====== Data excerpts
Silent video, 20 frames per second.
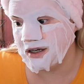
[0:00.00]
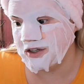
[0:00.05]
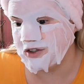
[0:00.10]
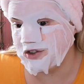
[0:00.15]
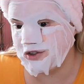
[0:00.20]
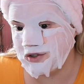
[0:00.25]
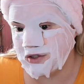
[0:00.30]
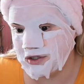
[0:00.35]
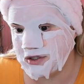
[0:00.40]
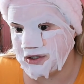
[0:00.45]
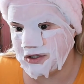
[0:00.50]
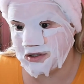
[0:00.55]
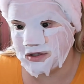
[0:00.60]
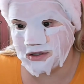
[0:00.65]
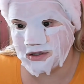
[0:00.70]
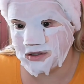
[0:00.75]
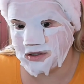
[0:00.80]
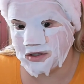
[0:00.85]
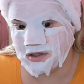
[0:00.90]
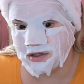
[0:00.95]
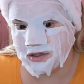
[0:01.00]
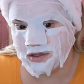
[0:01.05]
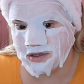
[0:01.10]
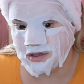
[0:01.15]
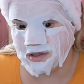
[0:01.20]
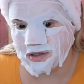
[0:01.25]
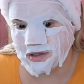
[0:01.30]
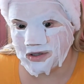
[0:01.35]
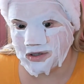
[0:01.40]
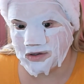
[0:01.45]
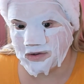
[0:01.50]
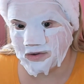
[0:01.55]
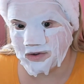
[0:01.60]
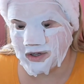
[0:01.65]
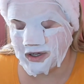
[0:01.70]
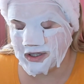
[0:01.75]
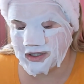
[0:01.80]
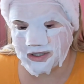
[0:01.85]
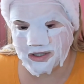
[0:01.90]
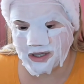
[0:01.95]
It's just,
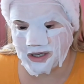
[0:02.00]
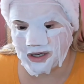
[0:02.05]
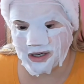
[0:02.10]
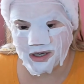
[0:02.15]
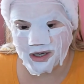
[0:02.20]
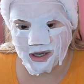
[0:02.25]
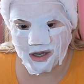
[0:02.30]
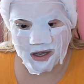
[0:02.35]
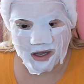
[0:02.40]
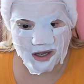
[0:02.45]
honestly.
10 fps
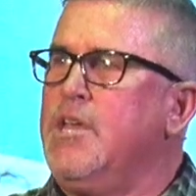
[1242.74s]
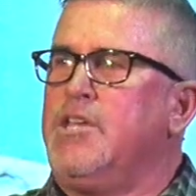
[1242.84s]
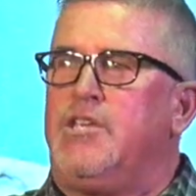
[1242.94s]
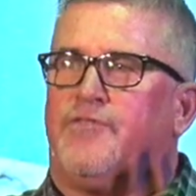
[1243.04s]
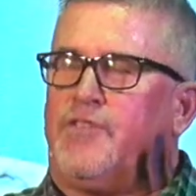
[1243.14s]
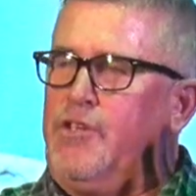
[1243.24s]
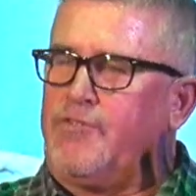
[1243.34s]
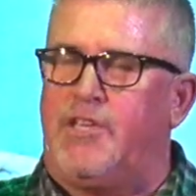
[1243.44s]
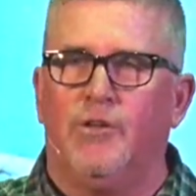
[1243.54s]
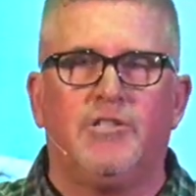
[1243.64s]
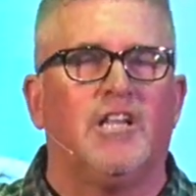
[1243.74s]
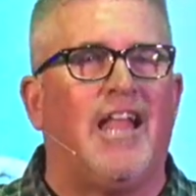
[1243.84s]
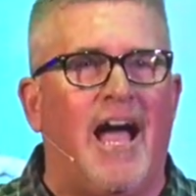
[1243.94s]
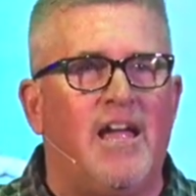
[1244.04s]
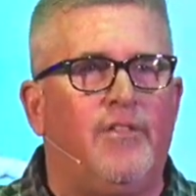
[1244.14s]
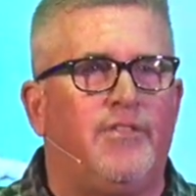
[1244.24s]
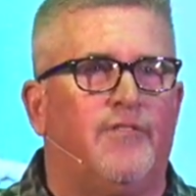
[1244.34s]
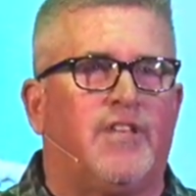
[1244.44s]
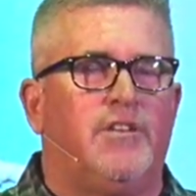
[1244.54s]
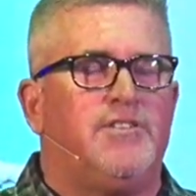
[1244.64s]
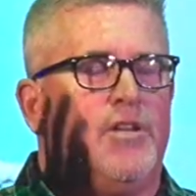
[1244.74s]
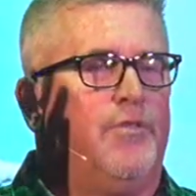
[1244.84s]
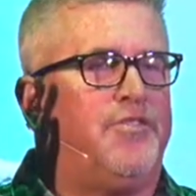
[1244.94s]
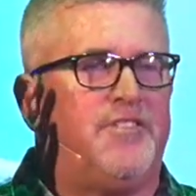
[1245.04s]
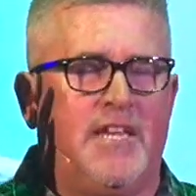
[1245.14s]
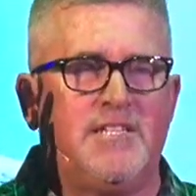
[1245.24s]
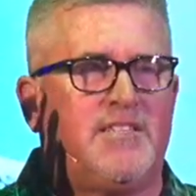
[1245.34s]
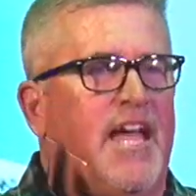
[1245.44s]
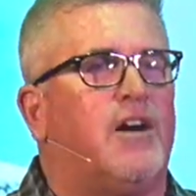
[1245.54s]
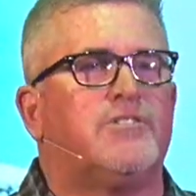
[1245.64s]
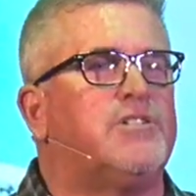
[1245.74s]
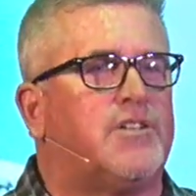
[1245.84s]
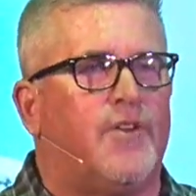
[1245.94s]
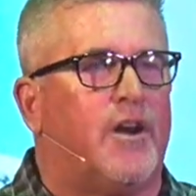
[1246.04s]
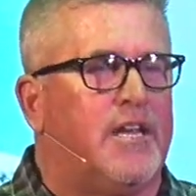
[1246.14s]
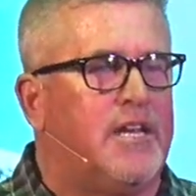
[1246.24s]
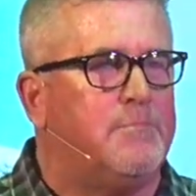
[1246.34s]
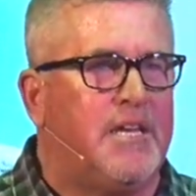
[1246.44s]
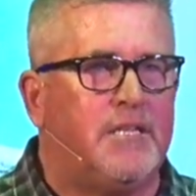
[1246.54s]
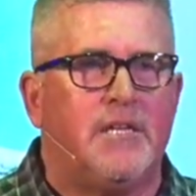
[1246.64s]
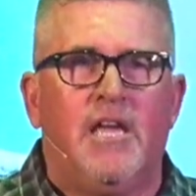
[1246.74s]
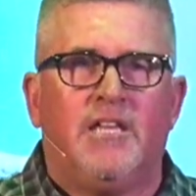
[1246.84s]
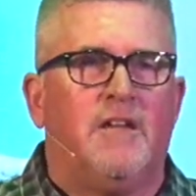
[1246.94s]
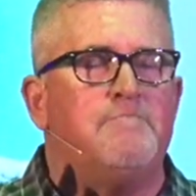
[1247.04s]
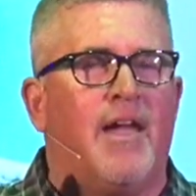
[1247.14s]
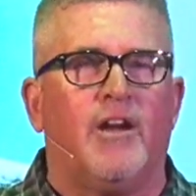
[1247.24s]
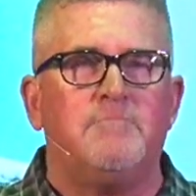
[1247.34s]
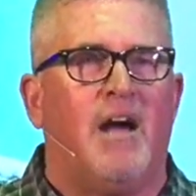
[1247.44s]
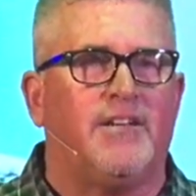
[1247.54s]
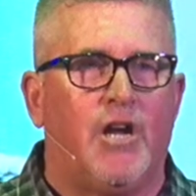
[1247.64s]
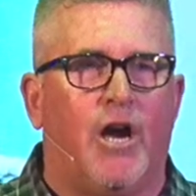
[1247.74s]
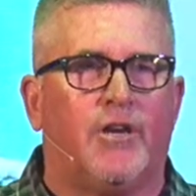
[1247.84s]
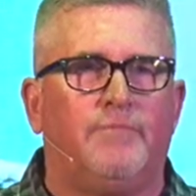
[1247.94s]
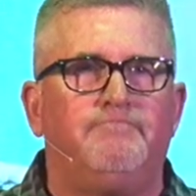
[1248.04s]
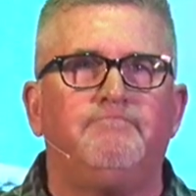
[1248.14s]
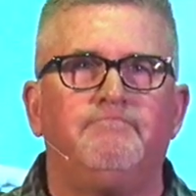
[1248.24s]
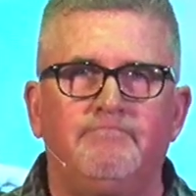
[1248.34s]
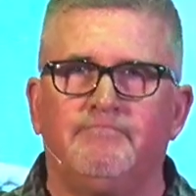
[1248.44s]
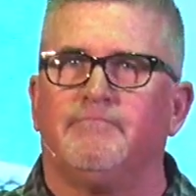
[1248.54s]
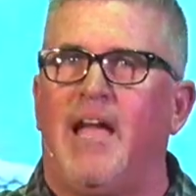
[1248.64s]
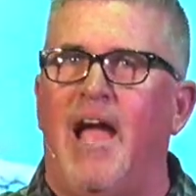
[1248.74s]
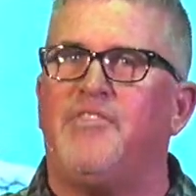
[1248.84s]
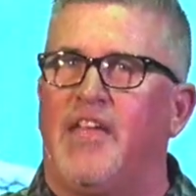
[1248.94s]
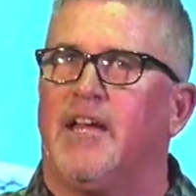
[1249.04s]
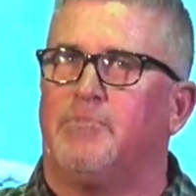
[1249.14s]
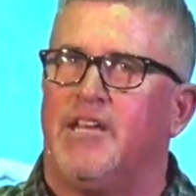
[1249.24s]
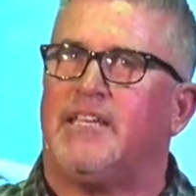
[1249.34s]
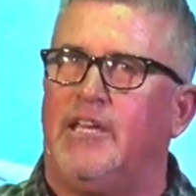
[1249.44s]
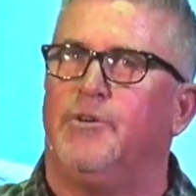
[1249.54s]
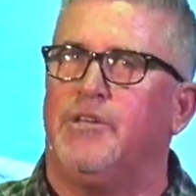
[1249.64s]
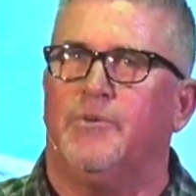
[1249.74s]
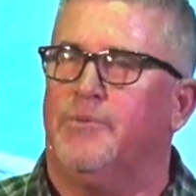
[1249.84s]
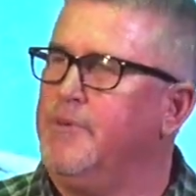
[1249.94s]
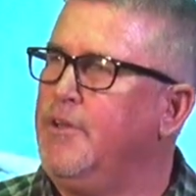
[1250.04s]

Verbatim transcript: You've, you've killed Goliath. You've killed 10 thousands of our enemies. You married my daughter. Hmm, I think I'm going to kill you.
============
**Problem statement**
Copy out every entry above word for word; omit the images.

**Exercise response**
Silent video, 20 frames per second.
[0:00.00]
[0:00.05]
[0:00.10]
[0:00.15]
[0:00.20]
[0:00.25]
[0:00.30]
[0:00.35]
[0:00.40]
[0:00.45]
[0:00.50]
[0:00.55]
[0:00.60]
[0:00.65]
[0:00.70]
[0:00.75]
[0:00.80]
[0:00.85]
[0:00.90]
[0:00.95]
[0:01.00]
[0:01.05]
[0:01.10]
[0:01.15]
[0:01.20]
[0:01.25]
[0:01.30]
[0:01.35]
[0:01.40]
[0:01.45]
[0:01.50]
[0:01.55]
[0:01.60]
[0:01.65]
[0:01.70]
[0:01.75]
[0:01.80]
[0:01.85]
[0:01.90]
[0:01.95]
It's just,
[0:02.00]
[0:02.05]
[0:02.10]
[0:02.15]
[0:02.20]
[0:02.25]
[0:02.30]
[0:02.35]
[0:02.40]
[0:02.45]
honestly.
10 fps
[1242.74s]
[1242.84s]
[1242.94s]
[1243.04s]
[1243.14s]
[1243.24s]
[1243.34s]
[1243.44s]
[1243.54s]
[1243.64s]
[1243.74s]
[1243.84s]
[1243.94s]
[1244.04s]
[1244.14s]
[1244.24s]
[1244.34s]
[1244.44s]
[1244.54s]
[1244.64s]
[1244.74s]
[1244.84s]
[1244.94s]
[1245.04s]
[1245.14s]
[1245.24s]
[1245.34s]
[1245.44s]
[1245.54s]
[1245.64s]
[1245.74s]
[1245.84s]
[1245.94s]
[1246.04s]
[1246.14s]
[1246.24s]
[1246.34s]
[1246.44s]
[1246.54s]
[1246.64s]
[1246.74s]
[1246.84s]
[1246.94s]
[1247.04s]
[1247.14s]
[1247.24s]
[1247.34s]
[1247.44s]
[1247.54s]
[1247.64s]
[1247.74s]
[1247.84s]
[1247.94s]
[1248.04s]
[1248.14s]
[1248.24s]
[1248.34s]
[1248.44s]
[1248.54s]
[1248.64s]
[1248.74s]
[1248.84s]
[1248.94s]
[1249.04s]
[1249.14s]
[1249.24s]
[1249.34s]
[1249.44s]
[1249.54s]
[1249.64s]
[1249.74s]
[1249.84s]
[1249.94s]
[1250.04s]

Verbatim transcript: You've, you've killed Goliath. You've killed 10 thousands of our enemies. You married my daughter. Hmm, I think I'm going to kill you.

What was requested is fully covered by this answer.